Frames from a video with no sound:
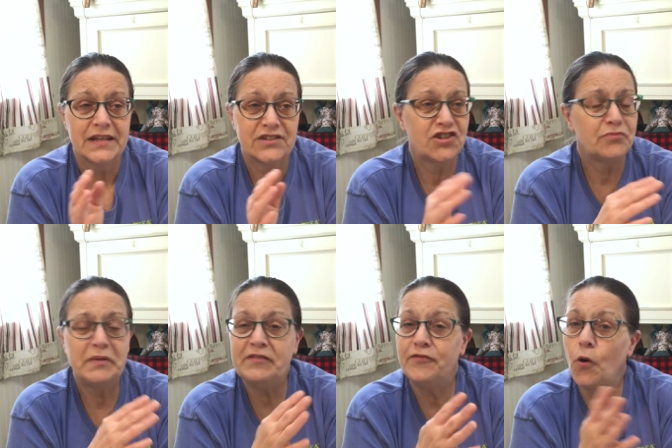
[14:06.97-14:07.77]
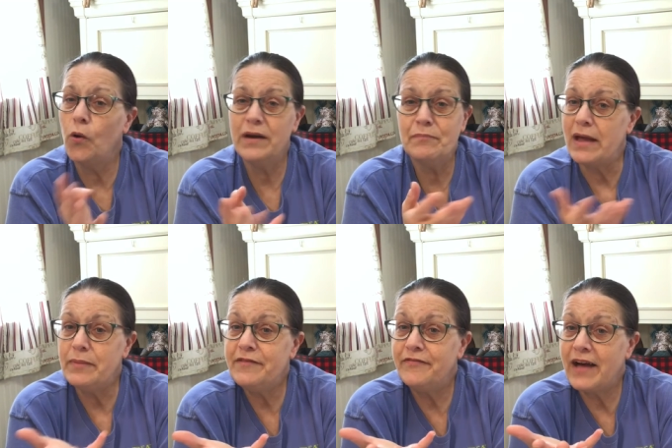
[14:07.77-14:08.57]
it should be four,
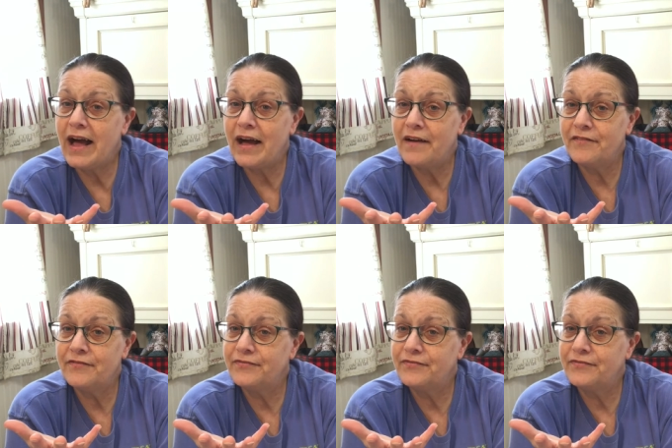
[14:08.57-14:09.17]
maybe five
_ _ _ _
Exercise details
Your answer must be the records above, word for word, with no pictures.

Answer
Frames from a video with no sound:
[14:06.97-14:07.77]
[14:07.77-14:08.57]
it should be four,
[14:08.57-14:09.17]
maybe five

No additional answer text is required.